The Flask interface and remote access

The output is a simple HTML page, organised by theme → sender → chronological cards; a Flask server wraps the pipeline. This simple web interface allows me to trigger a summarisation run via a button, display real-time logs, and navigate directly to the generated HTML output.

The app runs on my Mac Mini at home and is accessible remotely via Tailscale, a VPN tool that creates a private, encrypted network between your devices without requiring port forwarding or router configuration. In practice: the Mac Mini and the phone are on the same Tailscale network, regardless of physical location, which means the Flask interface is reachable from anywhere as if it were local.

Once a summarisation run completes, a push notification is sent via ntfy, a lightweight, open-source notification service. A dedicated topic is set up on the public ntfy.sh server; the Flask backend sends an HTTP POST request to that topic when the pipeline finishes, and the ntfy mobile app receives it instantly. In practice, this means triggering a run, putting the phone down, and being notified when the digest is ready. Without polling, without checking logs, without staying in front of a screen while mistral:7b works through a few dozen newsletters

It is also possible to delete low-interest newsletters directly from the interface, so when I open my inbox the selection matches the digest and I know that all the messages in there are only those I'm interested in.

What comes next

The app has been part of my daily routine for a while now, and that alone feels like a meaningful result.

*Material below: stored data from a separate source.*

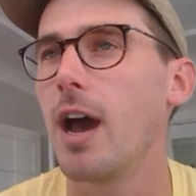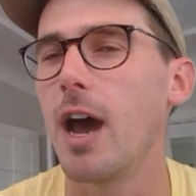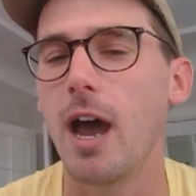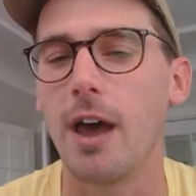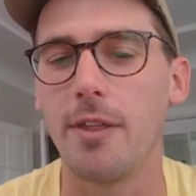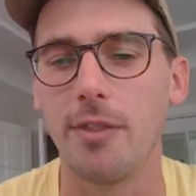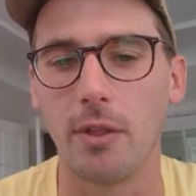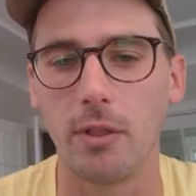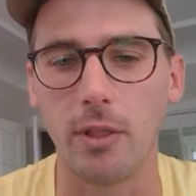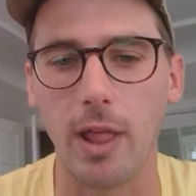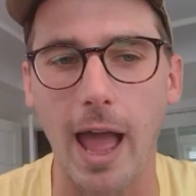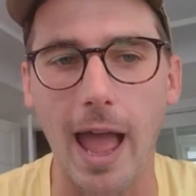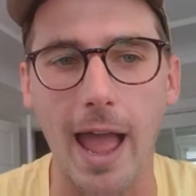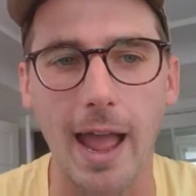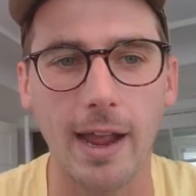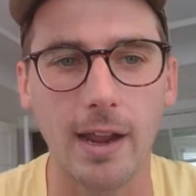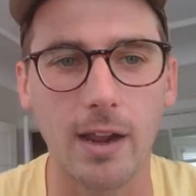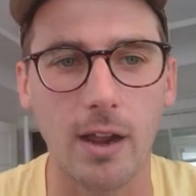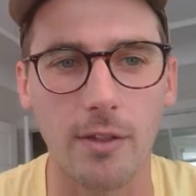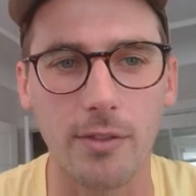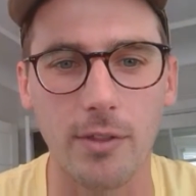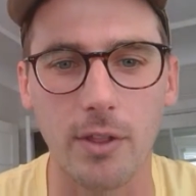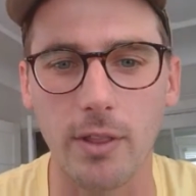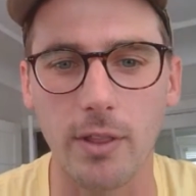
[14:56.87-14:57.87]

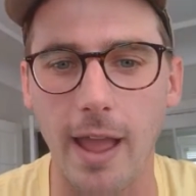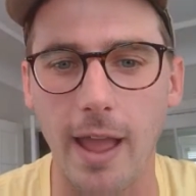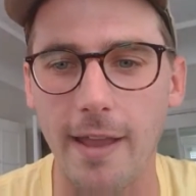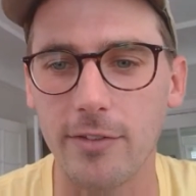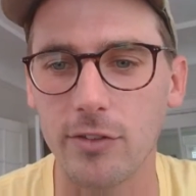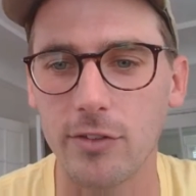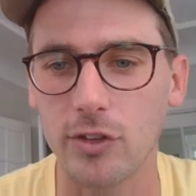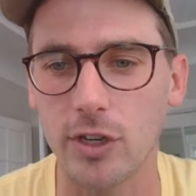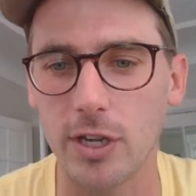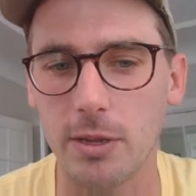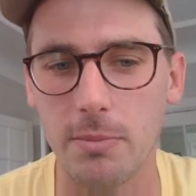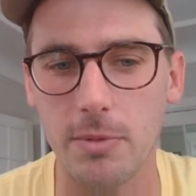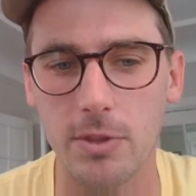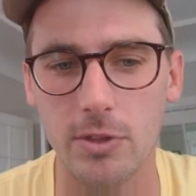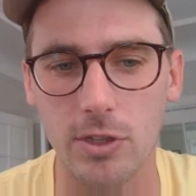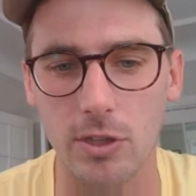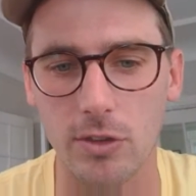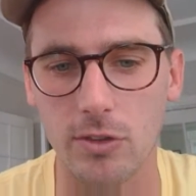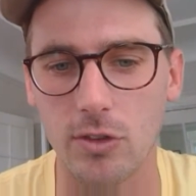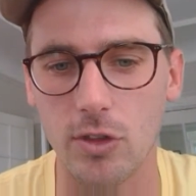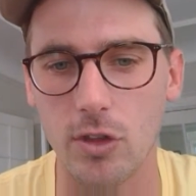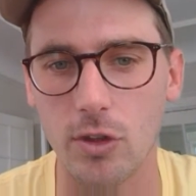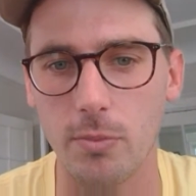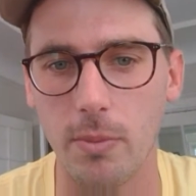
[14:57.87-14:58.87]
lag on the live stream is
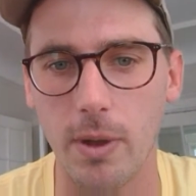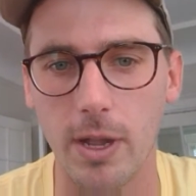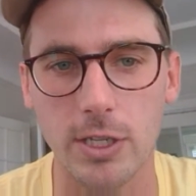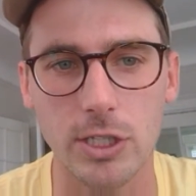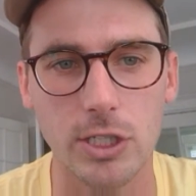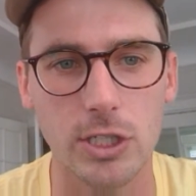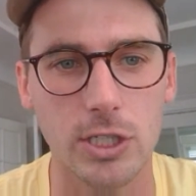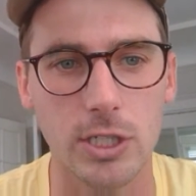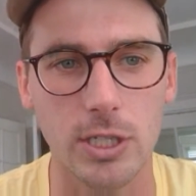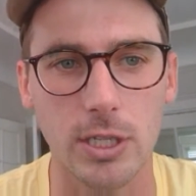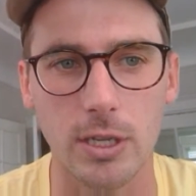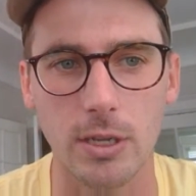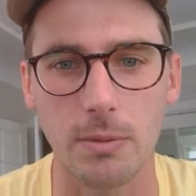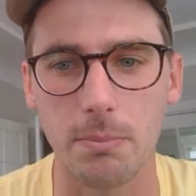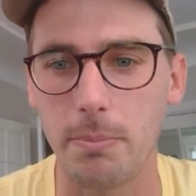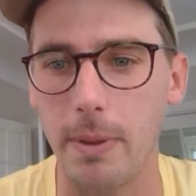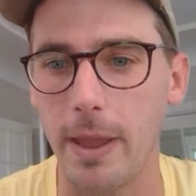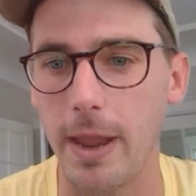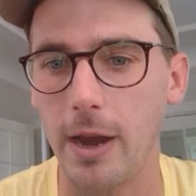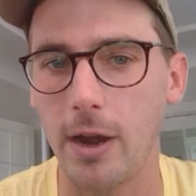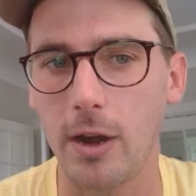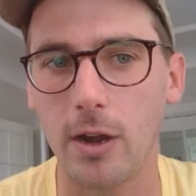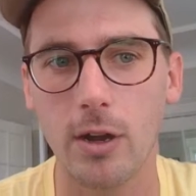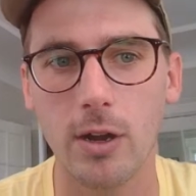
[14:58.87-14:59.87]
just too much to
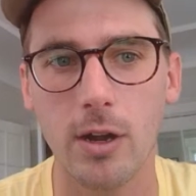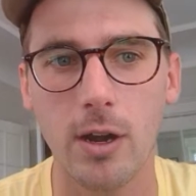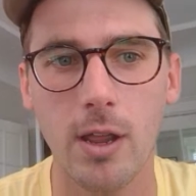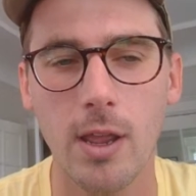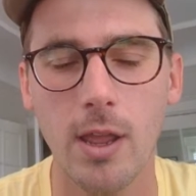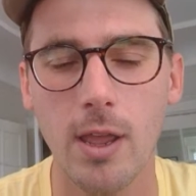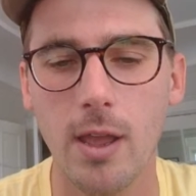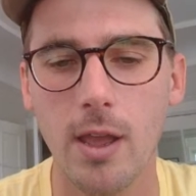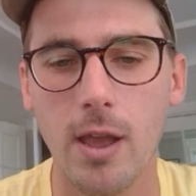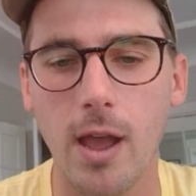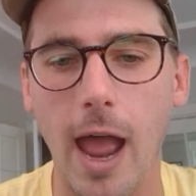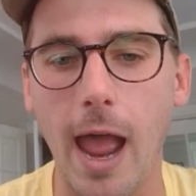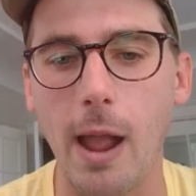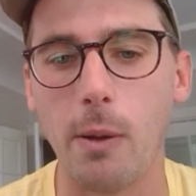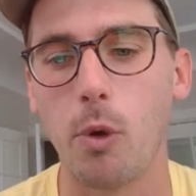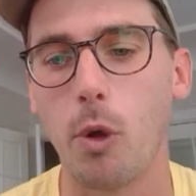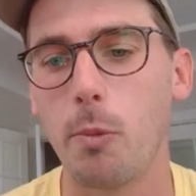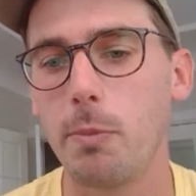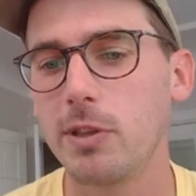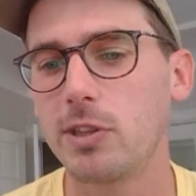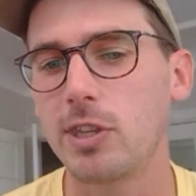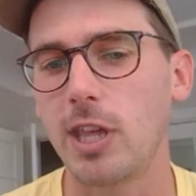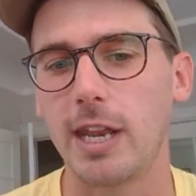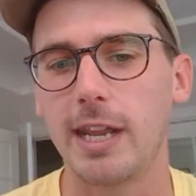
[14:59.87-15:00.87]
bear. I
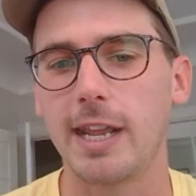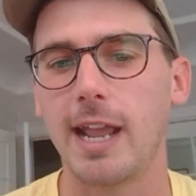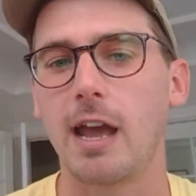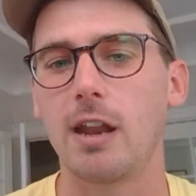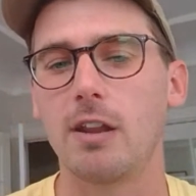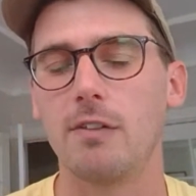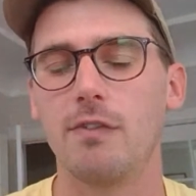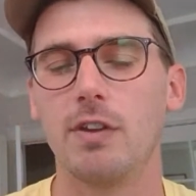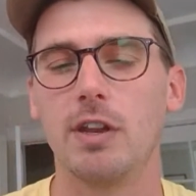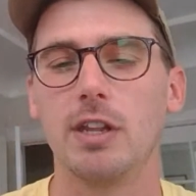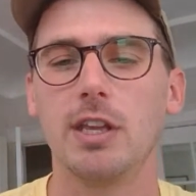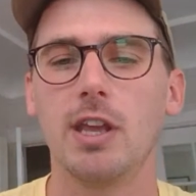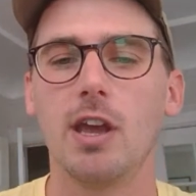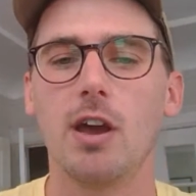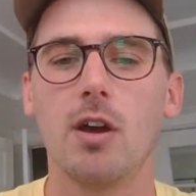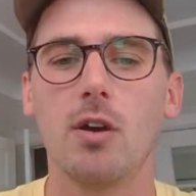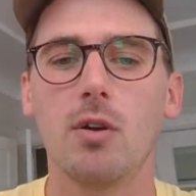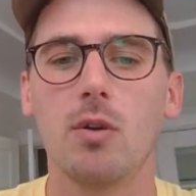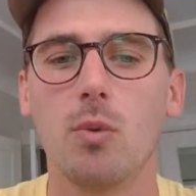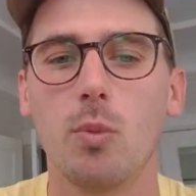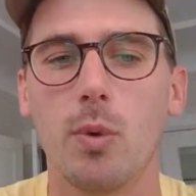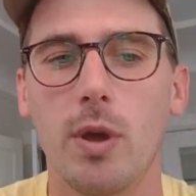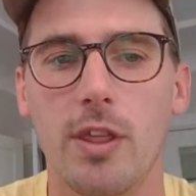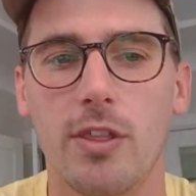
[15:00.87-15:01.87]
will be sending out a
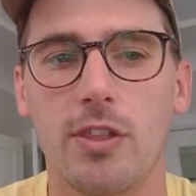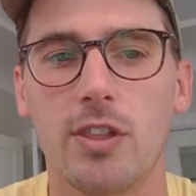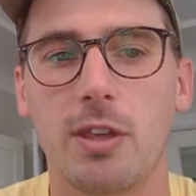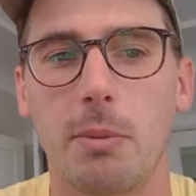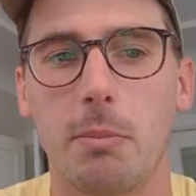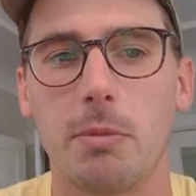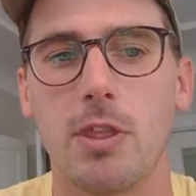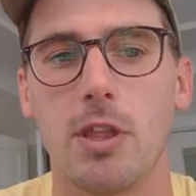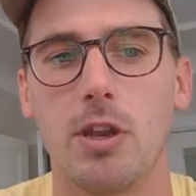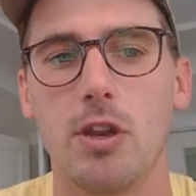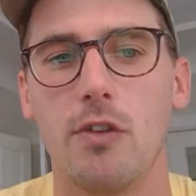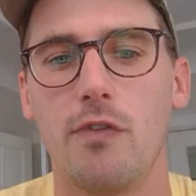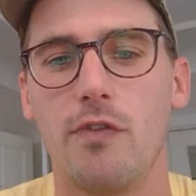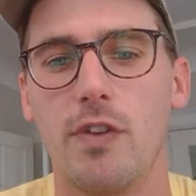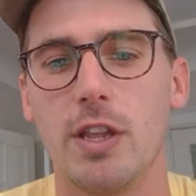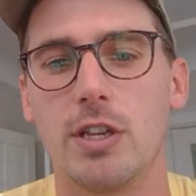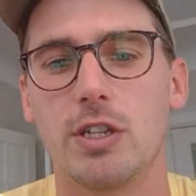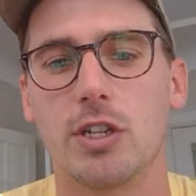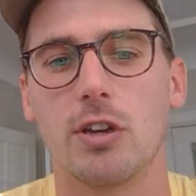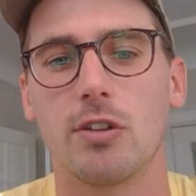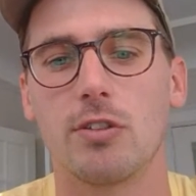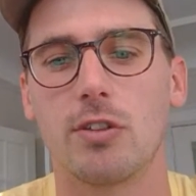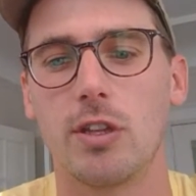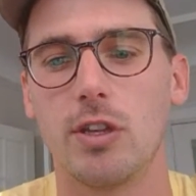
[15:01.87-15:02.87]
video with some of the new
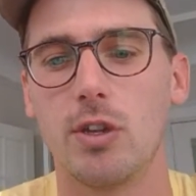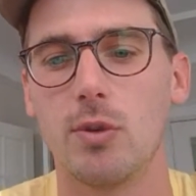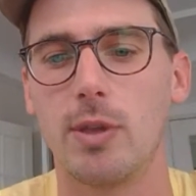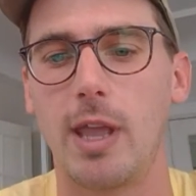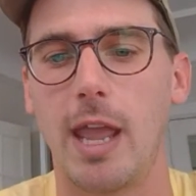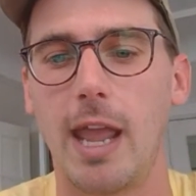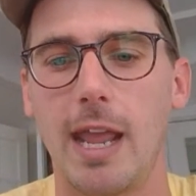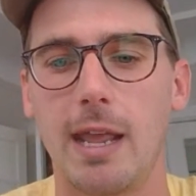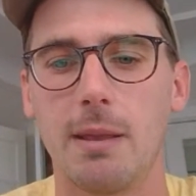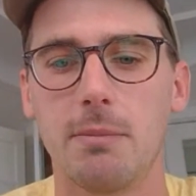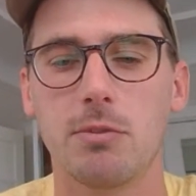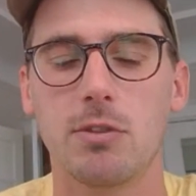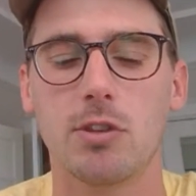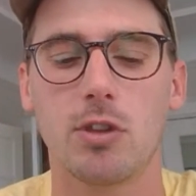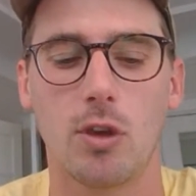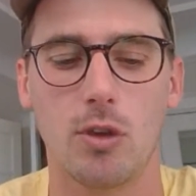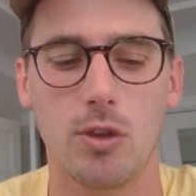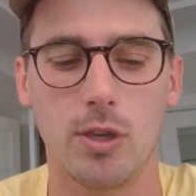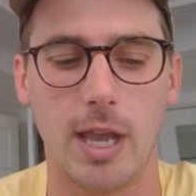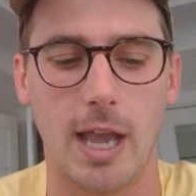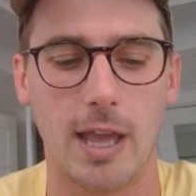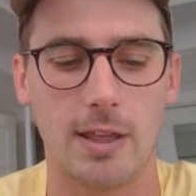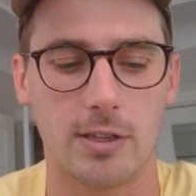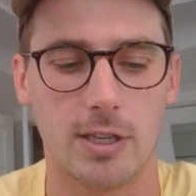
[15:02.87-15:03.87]
features and new games,
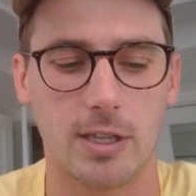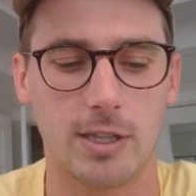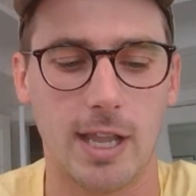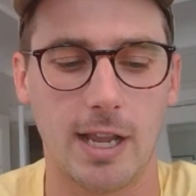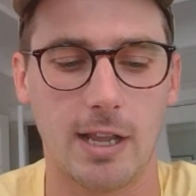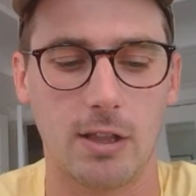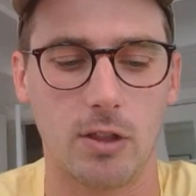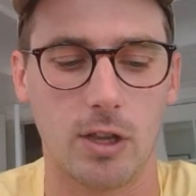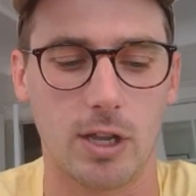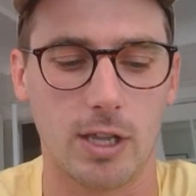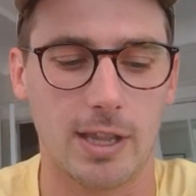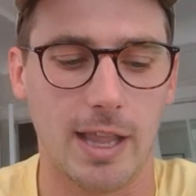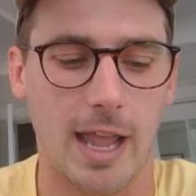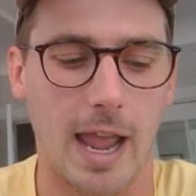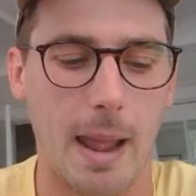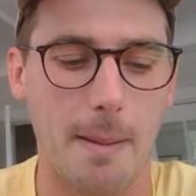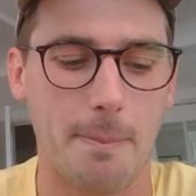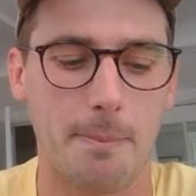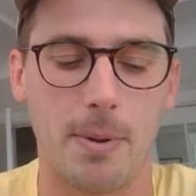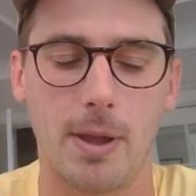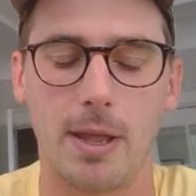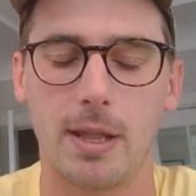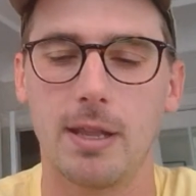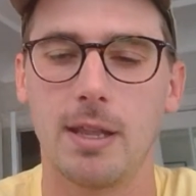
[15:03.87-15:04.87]
so you guys can take a look at
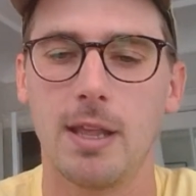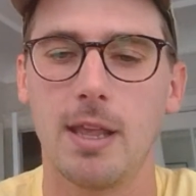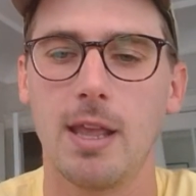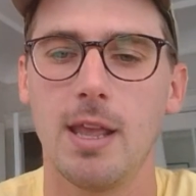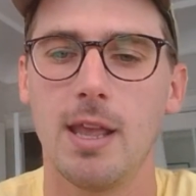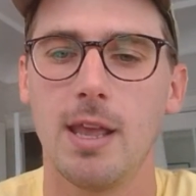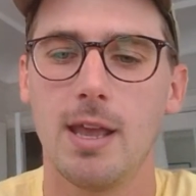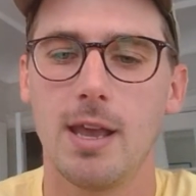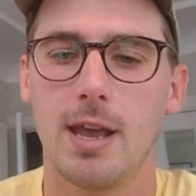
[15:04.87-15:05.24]
that. But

I use it almost every day (or at least every time a new batch of newsletters arrives) and the core loop works exactly as intended: trigger a run, wait for the ntfy notification, open the digest, decide what is worth reading. The ability to do this remotely, away from home, without touching my inbox directly, is something I did not fully anticipate appreciating as much as I do.

The quality of the summaries is functional, but honest assessment requires acknowledging the gap. mistral:7b does the job of triage reasonably well. It does not do it as well as a more capable model would - I know this because I ran the same newsletters through Claude early on, and the difference was not subtle. Some of that gap is a model capability issue; some of it is prompt engineering, which turned out to matter more than I expected.

This was also my first serious attempt at task automation. The learning curve was real, but the constraints (hardware limits, Proton Mail's lack of a public API, the peculiarities of working with a local LLM) produced decisions that I think made the project more interesting, not less.

The project will be published as open source, as all my personal work is. The choice of ntfy fits naturally into that philosophy: it is itself open-source and can be self-hosted, which means a future migration to a home server could include a private ntfy instance: no dependency on a public service, no data leaving the local network. A friend I told about the project expressed immediate interest, but she uses a different email provider. Which points to the most obvious next step: a multi-provider connection mode, so the pipeline is not tied to Proton Bridge specifically.

There is a larger question hovering over all of this, one I am not sure I can answer yet. I spend a considerable amount of time reading about the ways artificial intelligence is disrupting creative work: displacing writers, devaluing craft, accelerating a kind of flattening of the things that make writing worth reading. And yet here I am, using a language model to help me decide which writers are worth reading this week. I find the tension genuinely uncomfortable. I do not think it resolves neatly. But I think it is worth naming, rather than pretending it is not there.